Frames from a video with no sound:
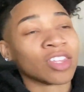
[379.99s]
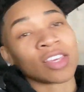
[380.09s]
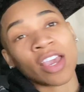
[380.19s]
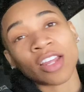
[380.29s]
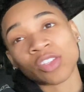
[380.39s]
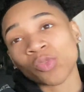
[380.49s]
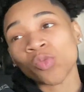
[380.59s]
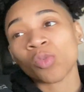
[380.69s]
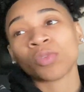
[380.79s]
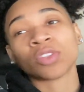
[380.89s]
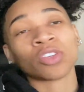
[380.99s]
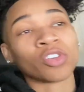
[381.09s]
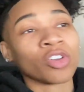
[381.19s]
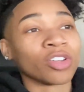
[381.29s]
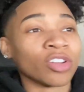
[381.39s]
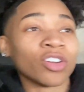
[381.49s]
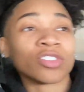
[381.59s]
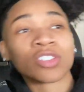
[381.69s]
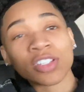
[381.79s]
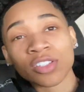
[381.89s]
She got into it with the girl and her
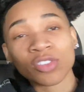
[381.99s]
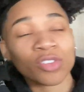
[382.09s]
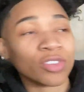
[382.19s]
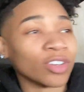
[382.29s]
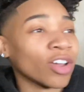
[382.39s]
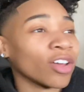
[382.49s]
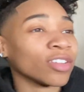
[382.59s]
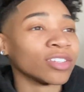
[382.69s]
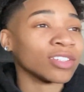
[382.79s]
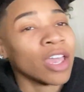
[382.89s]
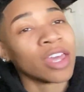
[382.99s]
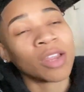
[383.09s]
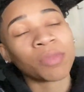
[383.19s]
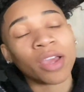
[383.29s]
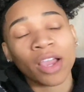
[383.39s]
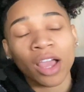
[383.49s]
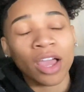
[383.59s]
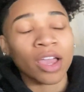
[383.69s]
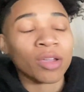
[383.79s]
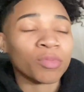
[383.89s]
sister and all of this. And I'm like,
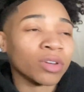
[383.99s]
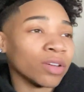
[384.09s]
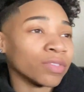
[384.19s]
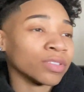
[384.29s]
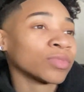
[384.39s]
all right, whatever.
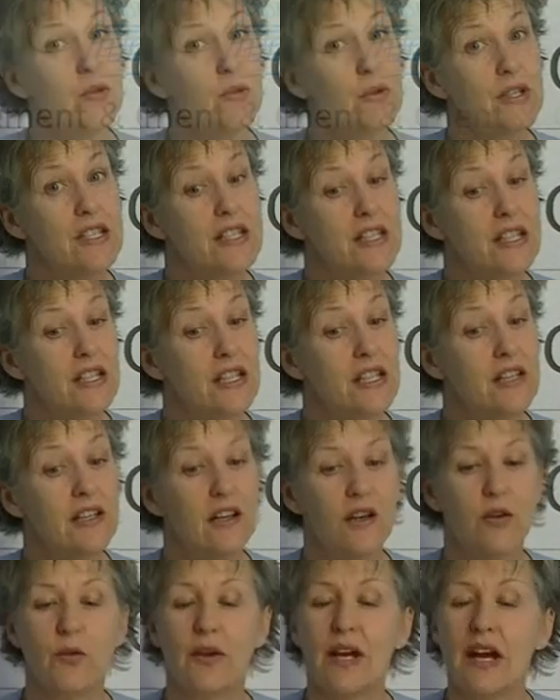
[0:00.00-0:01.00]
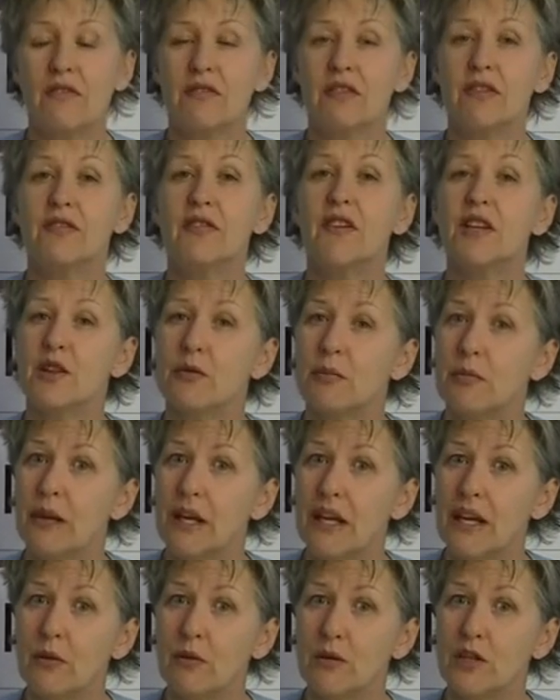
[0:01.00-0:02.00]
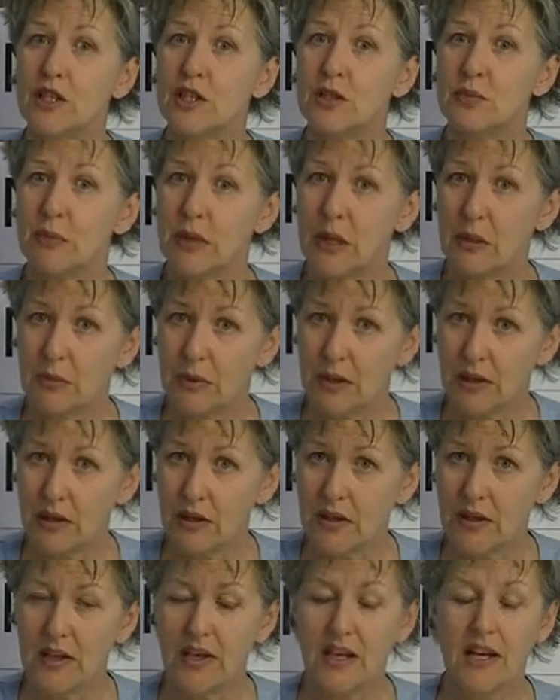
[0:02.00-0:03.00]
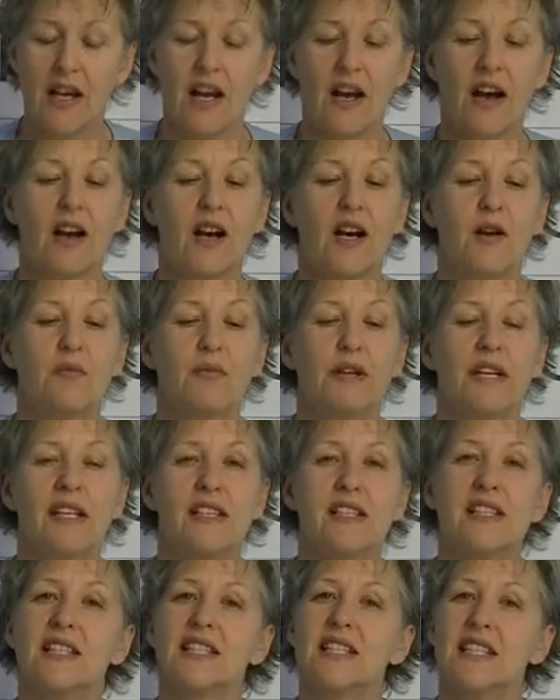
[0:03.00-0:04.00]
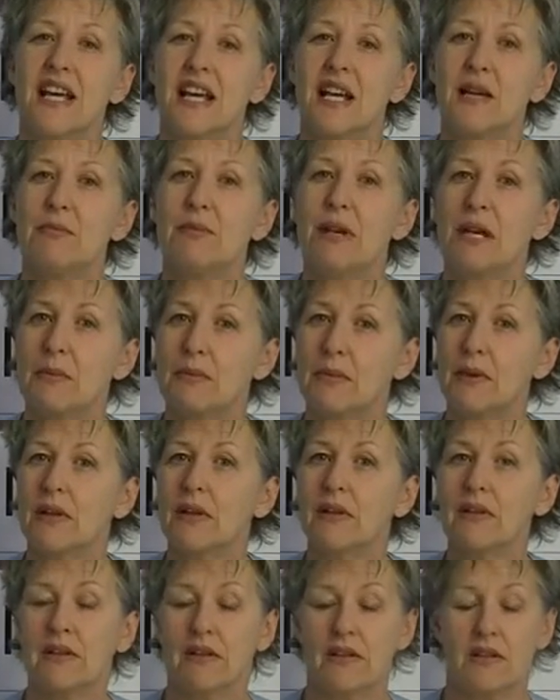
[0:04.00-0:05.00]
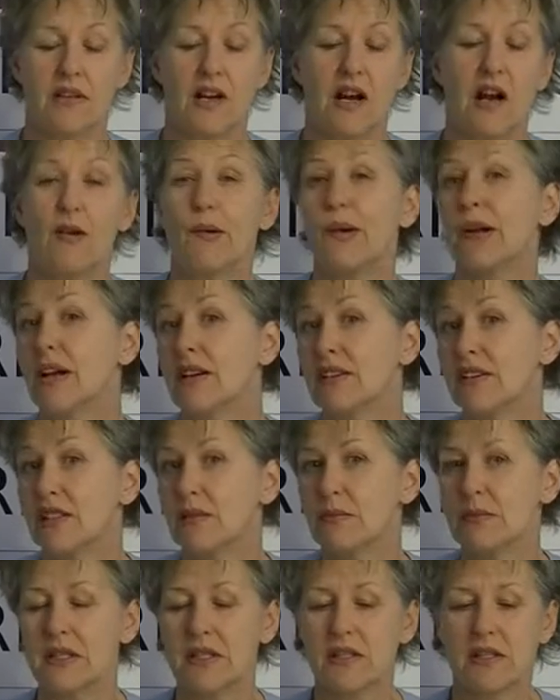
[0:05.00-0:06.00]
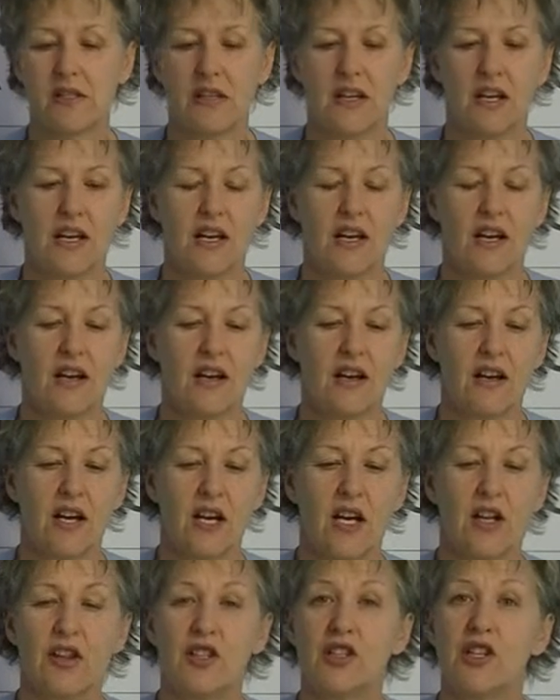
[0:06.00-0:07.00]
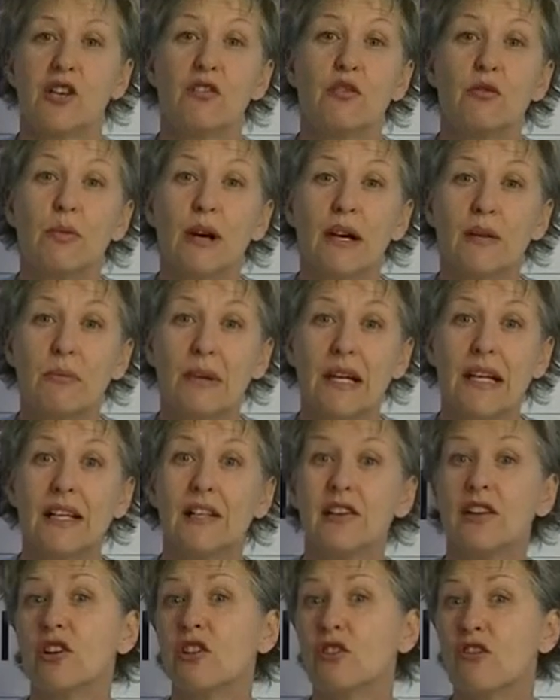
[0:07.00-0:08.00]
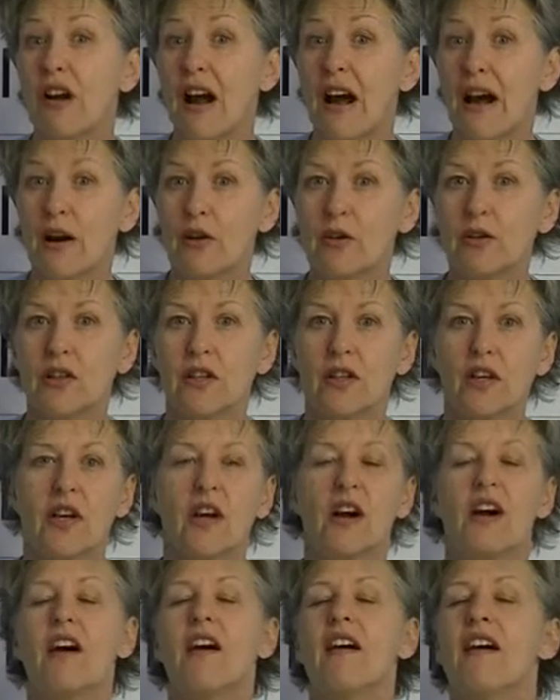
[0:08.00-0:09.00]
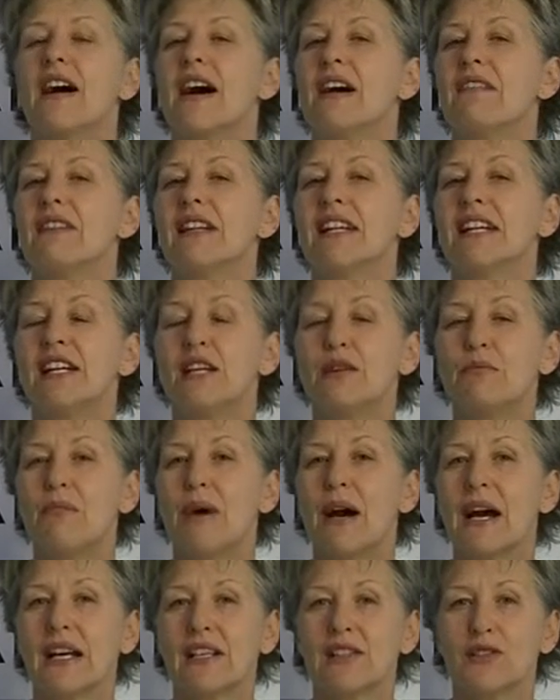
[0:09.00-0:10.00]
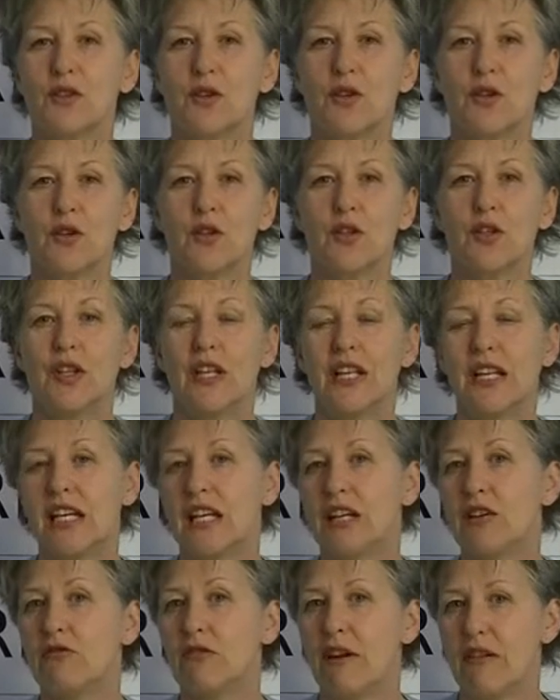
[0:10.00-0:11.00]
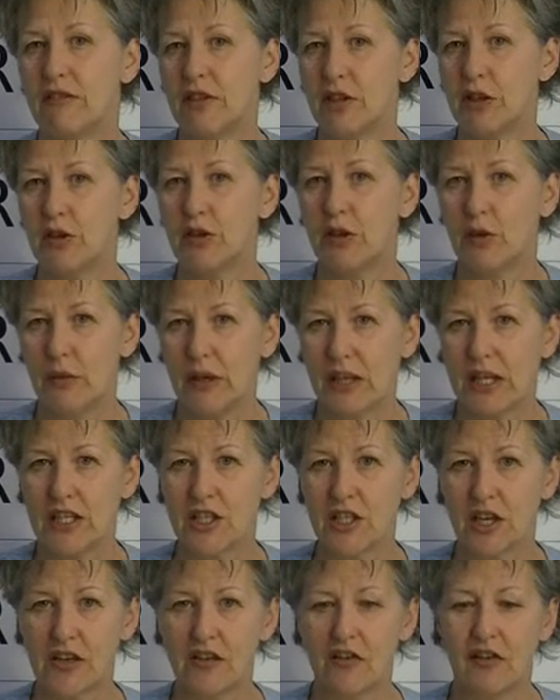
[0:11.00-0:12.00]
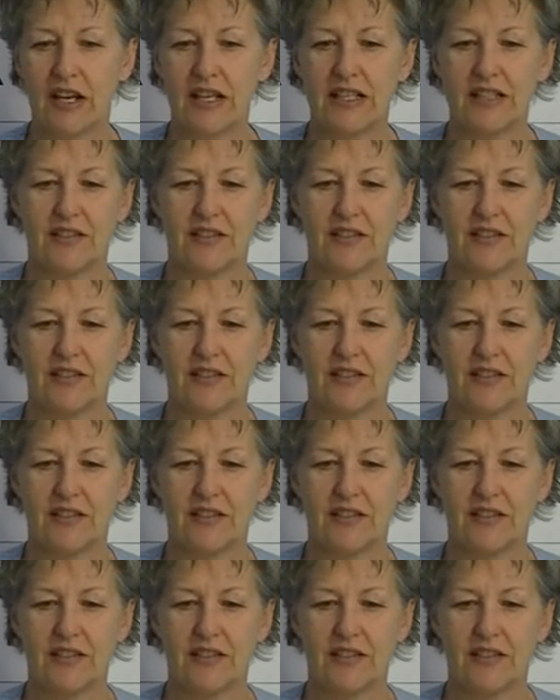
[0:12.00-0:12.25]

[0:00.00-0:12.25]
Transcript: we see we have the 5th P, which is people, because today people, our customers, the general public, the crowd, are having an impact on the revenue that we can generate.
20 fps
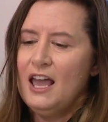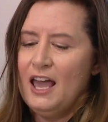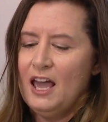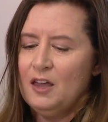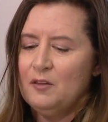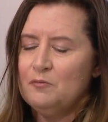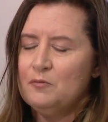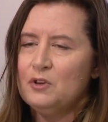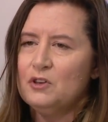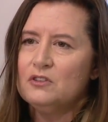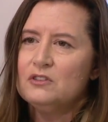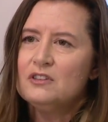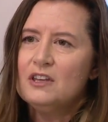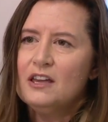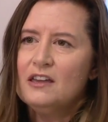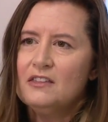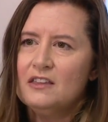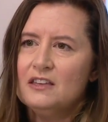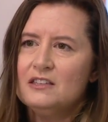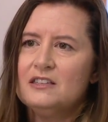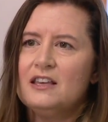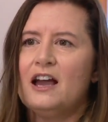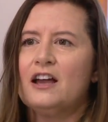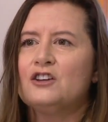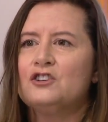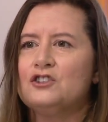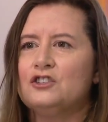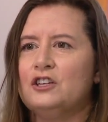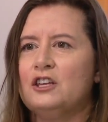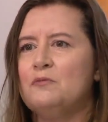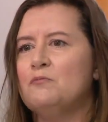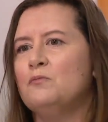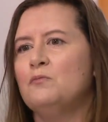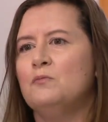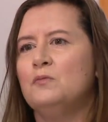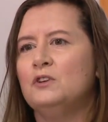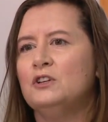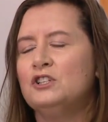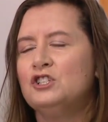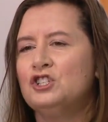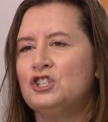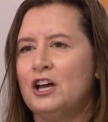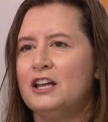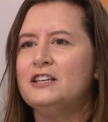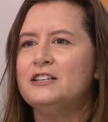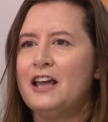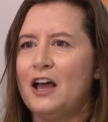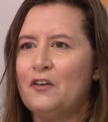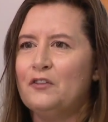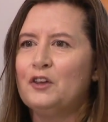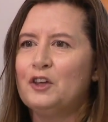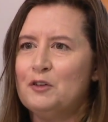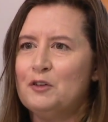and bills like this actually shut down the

- _Task directions_:
Could you reproduce the data above exactly, without its pictures?

- _Answer_:
Frames from a video with no sound:
[379.99s]
[380.09s]
[380.19s]
[380.29s]
[380.39s]
[380.49s]
[380.59s]
[380.69s]
[380.79s]
[380.89s]
[380.99s]
[381.09s]
[381.19s]
[381.29s]
[381.39s]
[381.49s]
[381.59s]
[381.69s]
[381.79s]
[381.89s]
She got into it with the girl and her
[381.99s]
[382.09s]
[382.19s]
[382.29s]
[382.39s]
[382.49s]
[382.59s]
[382.69s]
[382.79s]
[382.89s]
[382.99s]
[383.09s]
[383.19s]
[383.29s]
[383.39s]
[383.49s]
[383.59s]
[383.69s]
[383.79s]
[383.89s]
sister and all of this. And I'm like,
[383.99s]
[384.09s]
[384.19s]
[384.29s]
[384.39s]
all right, whatever.
[0:00.00-0:01.00]
[0:01.00-0:02.00]
[0:02.00-0:03.00]
[0:03.00-0:04.00]
[0:04.00-0:05.00]
[0:05.00-0:06.00]
[0:06.00-0:07.00]
[0:07.00-0:08.00]
[0:08.00-0:09.00]
[0:09.00-0:10.00]
[0:10.00-0:11.00]
[0:11.00-0:12.00]
[0:12.00-0:12.25]

[0:00.00-0:12.25]
Transcript: we see we have the 5th P, which is people, because today people, our customers, the general public, the crowd, are having an impact on the revenue that we can generate.
20 fps
and bills like this actually shut down the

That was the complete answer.